■ Data to examine:

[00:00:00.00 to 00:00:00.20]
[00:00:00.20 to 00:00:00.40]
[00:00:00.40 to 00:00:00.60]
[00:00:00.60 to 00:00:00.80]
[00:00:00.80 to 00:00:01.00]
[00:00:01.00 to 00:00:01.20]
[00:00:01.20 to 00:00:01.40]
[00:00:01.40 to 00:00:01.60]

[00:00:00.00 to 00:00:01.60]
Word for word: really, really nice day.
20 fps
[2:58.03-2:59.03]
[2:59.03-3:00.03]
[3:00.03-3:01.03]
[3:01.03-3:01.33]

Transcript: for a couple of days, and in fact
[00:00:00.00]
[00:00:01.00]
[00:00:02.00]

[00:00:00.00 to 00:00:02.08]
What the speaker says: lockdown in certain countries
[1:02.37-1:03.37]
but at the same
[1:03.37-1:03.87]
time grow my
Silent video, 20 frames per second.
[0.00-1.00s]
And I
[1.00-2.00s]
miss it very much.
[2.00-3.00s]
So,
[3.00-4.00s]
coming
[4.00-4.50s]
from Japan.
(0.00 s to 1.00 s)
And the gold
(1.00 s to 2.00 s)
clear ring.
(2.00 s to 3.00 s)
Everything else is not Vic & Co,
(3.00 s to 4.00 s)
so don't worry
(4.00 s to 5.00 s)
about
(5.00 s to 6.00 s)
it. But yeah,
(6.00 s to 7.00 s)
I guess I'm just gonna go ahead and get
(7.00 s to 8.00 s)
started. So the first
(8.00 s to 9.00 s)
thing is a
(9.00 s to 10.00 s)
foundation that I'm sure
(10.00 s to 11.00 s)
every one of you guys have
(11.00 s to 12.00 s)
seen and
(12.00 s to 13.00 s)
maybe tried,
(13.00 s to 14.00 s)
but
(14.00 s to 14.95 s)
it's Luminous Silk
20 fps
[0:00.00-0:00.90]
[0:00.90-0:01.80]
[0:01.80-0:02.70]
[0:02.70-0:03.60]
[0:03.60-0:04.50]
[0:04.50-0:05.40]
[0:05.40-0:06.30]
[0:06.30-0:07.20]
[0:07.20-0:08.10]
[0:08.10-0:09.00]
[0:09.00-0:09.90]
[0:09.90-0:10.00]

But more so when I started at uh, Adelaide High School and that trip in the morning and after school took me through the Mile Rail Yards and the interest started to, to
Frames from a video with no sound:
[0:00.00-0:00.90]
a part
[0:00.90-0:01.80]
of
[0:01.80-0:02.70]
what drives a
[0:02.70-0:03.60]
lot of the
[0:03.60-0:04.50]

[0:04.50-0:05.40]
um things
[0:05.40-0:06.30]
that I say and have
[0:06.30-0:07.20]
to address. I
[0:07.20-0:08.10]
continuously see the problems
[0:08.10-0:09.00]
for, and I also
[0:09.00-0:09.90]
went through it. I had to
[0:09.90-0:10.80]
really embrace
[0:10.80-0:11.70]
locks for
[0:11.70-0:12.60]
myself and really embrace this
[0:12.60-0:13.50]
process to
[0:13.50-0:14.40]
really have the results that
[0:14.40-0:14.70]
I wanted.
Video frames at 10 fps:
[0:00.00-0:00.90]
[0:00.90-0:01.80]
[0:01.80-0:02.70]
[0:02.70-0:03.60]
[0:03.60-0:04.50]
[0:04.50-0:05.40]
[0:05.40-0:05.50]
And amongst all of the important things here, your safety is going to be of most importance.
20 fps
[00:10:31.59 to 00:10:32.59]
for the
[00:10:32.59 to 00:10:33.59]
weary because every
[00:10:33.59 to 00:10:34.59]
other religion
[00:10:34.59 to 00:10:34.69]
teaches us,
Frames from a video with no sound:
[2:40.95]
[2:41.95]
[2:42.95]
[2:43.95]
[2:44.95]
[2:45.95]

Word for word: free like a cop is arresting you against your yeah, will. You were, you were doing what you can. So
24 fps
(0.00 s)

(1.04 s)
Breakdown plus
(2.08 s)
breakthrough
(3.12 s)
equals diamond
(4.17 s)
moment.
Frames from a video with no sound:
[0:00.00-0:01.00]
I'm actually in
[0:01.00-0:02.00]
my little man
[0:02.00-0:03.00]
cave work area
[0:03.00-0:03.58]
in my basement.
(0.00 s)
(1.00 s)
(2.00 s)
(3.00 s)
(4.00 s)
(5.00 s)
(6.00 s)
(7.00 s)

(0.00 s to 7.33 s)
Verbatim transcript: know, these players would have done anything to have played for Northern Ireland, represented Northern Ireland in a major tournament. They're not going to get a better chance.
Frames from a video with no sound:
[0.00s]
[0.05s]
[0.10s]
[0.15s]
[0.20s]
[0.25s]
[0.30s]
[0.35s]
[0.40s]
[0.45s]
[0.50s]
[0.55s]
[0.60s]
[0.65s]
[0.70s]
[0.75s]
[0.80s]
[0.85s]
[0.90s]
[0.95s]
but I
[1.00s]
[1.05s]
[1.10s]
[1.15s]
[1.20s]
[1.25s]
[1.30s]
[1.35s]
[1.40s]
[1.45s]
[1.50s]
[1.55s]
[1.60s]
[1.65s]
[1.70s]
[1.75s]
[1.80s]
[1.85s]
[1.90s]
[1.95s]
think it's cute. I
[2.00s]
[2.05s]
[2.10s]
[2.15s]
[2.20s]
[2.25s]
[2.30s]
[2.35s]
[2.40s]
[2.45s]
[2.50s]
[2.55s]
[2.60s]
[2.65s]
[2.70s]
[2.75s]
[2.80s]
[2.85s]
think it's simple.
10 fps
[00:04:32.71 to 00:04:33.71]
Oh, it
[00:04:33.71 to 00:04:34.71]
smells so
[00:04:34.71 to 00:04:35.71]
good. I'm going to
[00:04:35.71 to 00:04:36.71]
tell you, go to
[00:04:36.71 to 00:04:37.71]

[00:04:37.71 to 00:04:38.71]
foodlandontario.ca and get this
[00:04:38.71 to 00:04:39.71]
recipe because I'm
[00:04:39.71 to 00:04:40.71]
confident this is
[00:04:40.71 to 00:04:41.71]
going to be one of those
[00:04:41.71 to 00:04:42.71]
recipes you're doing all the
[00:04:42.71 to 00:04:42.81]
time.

■ Task: Working from the material above, restate word for word the lines between the line with "(0.00 s to 1.00 s)" and the line with "Video frames at", both included, and only those.

■ Output for this task:
(0.00 s to 1.00 s)
And the gold
(1.00 s to 2.00 s)
clear ring.
(2.00 s to 3.00 s)
Everything else is not Vic & Co,
(3.00 s to 4.00 s)
so don't worry
(4.00 s to 5.00 s)
about
(5.00 s to 6.00 s)
it. But yeah,
(6.00 s to 7.00 s)
I guess I'm just gonna go ahead and get
(7.00 s to 8.00 s)
started. So the first
(8.00 s to 9.00 s)
thing is a
(9.00 s to 10.00 s)
foundation that I'm sure
(10.00 s to 11.00 s)
every one of you guys have
(11.00 s to 12.00 s)
seen and
(12.00 s to 13.00 s)
maybe tried,
(13.00 s to 14.00 s)
but
(14.00 s to 14.95 s)
it's Luminous Silk
20 fps
[0:00.00-0:00.90]
[0:00.90-0:01.80]
[0:01.80-0:02.70]
[0:02.70-0:03.60]
[0:03.60-0:04.50]
[0:04.50-0:05.40]
[0:05.40-0:06.30]
[0:06.30-0:07.20]
[0:07.20-0:08.10]
[0:08.10-0:09.00]
[0:09.00-0:09.90]
[0:09.90-0:10.00]

But more so when I started at uh, Adelaide High School and that trip in the morning and after school took me through the Mile Rail Yards and the interest started to, to
Frames from a video with no sound:
[0:00.00-0:00.90]
a part
[0:00.90-0:01.80]
of
[0:01.80-0:02.70]
what drives a
[0:02.70-0:03.60]
lot of the
[0:03.60-0:04.50]

[0:04.50-0:05.40]
um things
[0:05.40-0:06.30]
that I say and have
[0:06.30-0:07.20]
to address. I
[0:07.20-0:08.10]
continuously see the problems
[0:08.10-0:09.00]
for, and I also
[0:09.00-0:09.90]
went through it. I had to
[0:09.90-0:10.80]
really embrace
[0:10.80-0:11.70]
locks for
[0:11.70-0:12.60]
myself and really embrace this
[0:12.60-0:13.50]
process to
[0:13.50-0:14.40]
really have the results that
[0:14.40-0:14.70]
I wanted.
Video frames at 10 fps:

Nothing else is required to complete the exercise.